**** PROVIDED ENTRIES ****

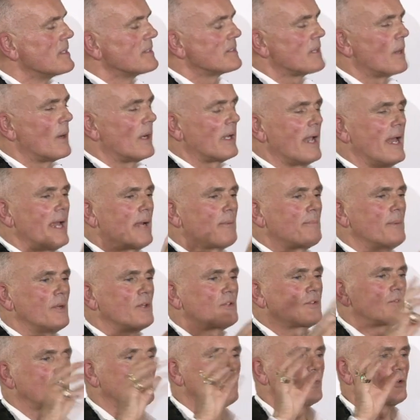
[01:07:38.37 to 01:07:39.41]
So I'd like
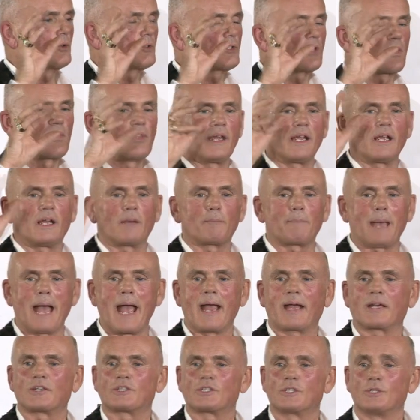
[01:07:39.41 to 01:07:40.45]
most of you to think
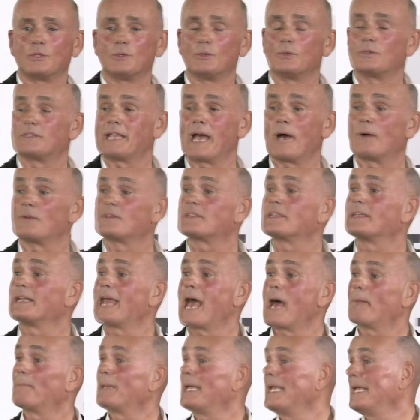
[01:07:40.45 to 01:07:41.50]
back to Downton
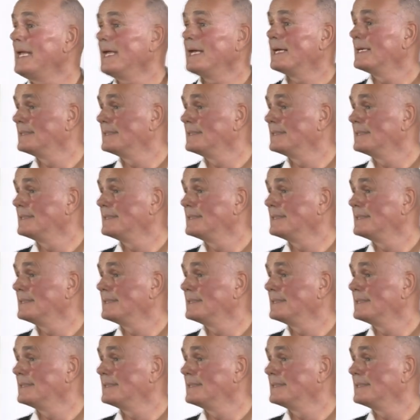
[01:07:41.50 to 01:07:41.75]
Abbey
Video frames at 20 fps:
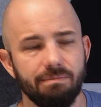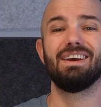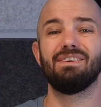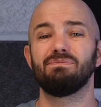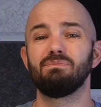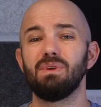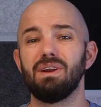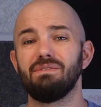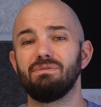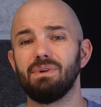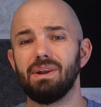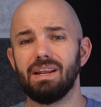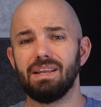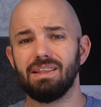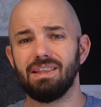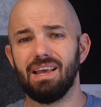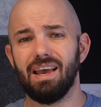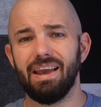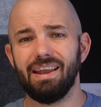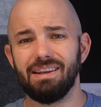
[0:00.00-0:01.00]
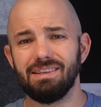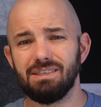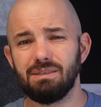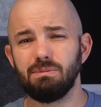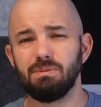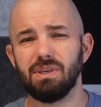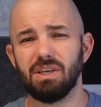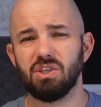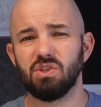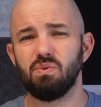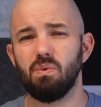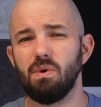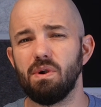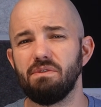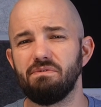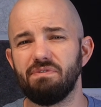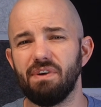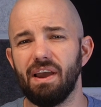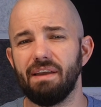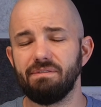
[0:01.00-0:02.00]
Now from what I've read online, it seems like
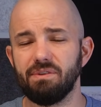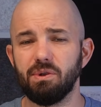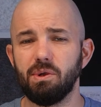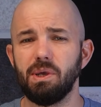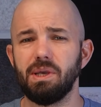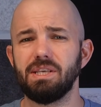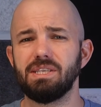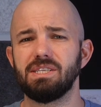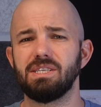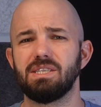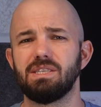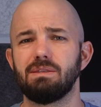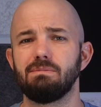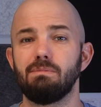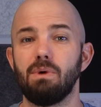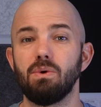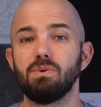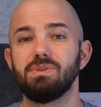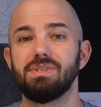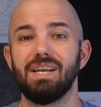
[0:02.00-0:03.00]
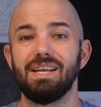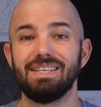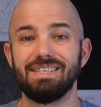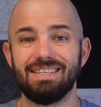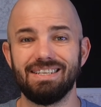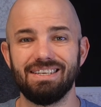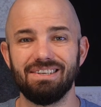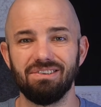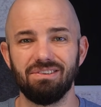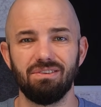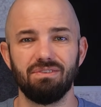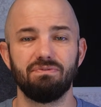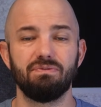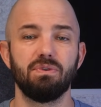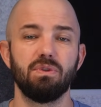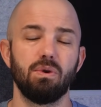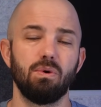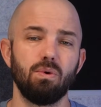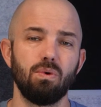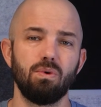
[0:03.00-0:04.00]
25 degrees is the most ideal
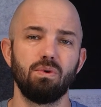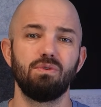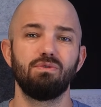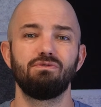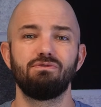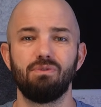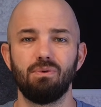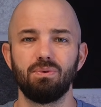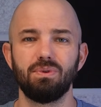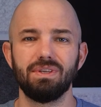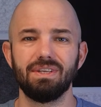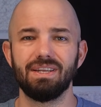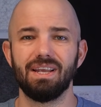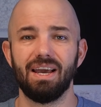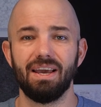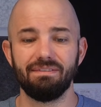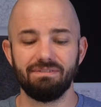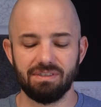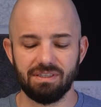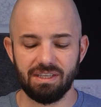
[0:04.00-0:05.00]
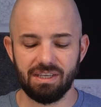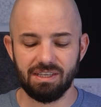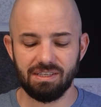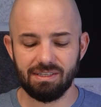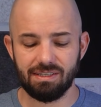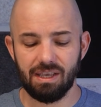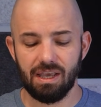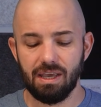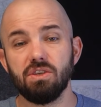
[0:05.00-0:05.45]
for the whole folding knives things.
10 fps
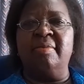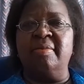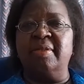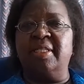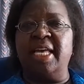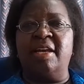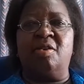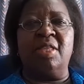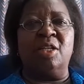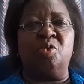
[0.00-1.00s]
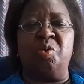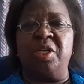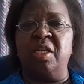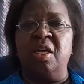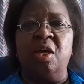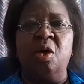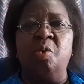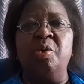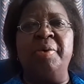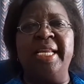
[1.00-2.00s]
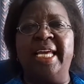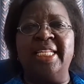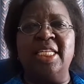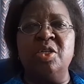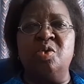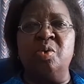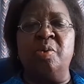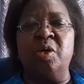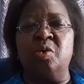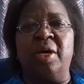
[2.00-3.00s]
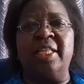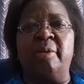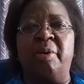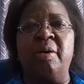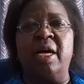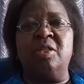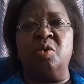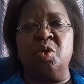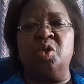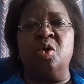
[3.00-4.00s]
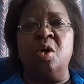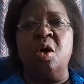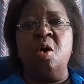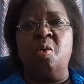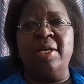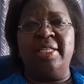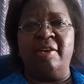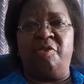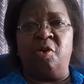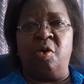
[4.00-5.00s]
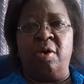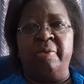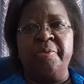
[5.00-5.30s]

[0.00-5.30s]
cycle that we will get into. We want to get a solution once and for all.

****

| THE TASK |
Set every record down exactly, omitting pictures.

| ANSWER BOX |
[01:07:38.37 to 01:07:39.41]
So I'd like
[01:07:39.41 to 01:07:40.45]
most of you to think
[01:07:40.45 to 01:07:41.50]
back to Downton
[01:07:41.50 to 01:07:41.75]
Abbey
Video frames at 20 fps:
[0:00.00-0:01.00]
[0:01.00-0:02.00]
Now from what I've read online, it seems like
[0:02.00-0:03.00]
[0:03.00-0:04.00]
25 degrees is the most ideal
[0:04.00-0:05.00]
[0:05.00-0:05.45]
for the whole folding knives things.
10 fps
[0.00-1.00s]
[1.00-2.00s]
[2.00-3.00s]
[3.00-4.00s]
[4.00-5.00s]
[5.00-5.30s]

[0.00-5.30s]
cycle that we will get into. We want to get a solution once and for all.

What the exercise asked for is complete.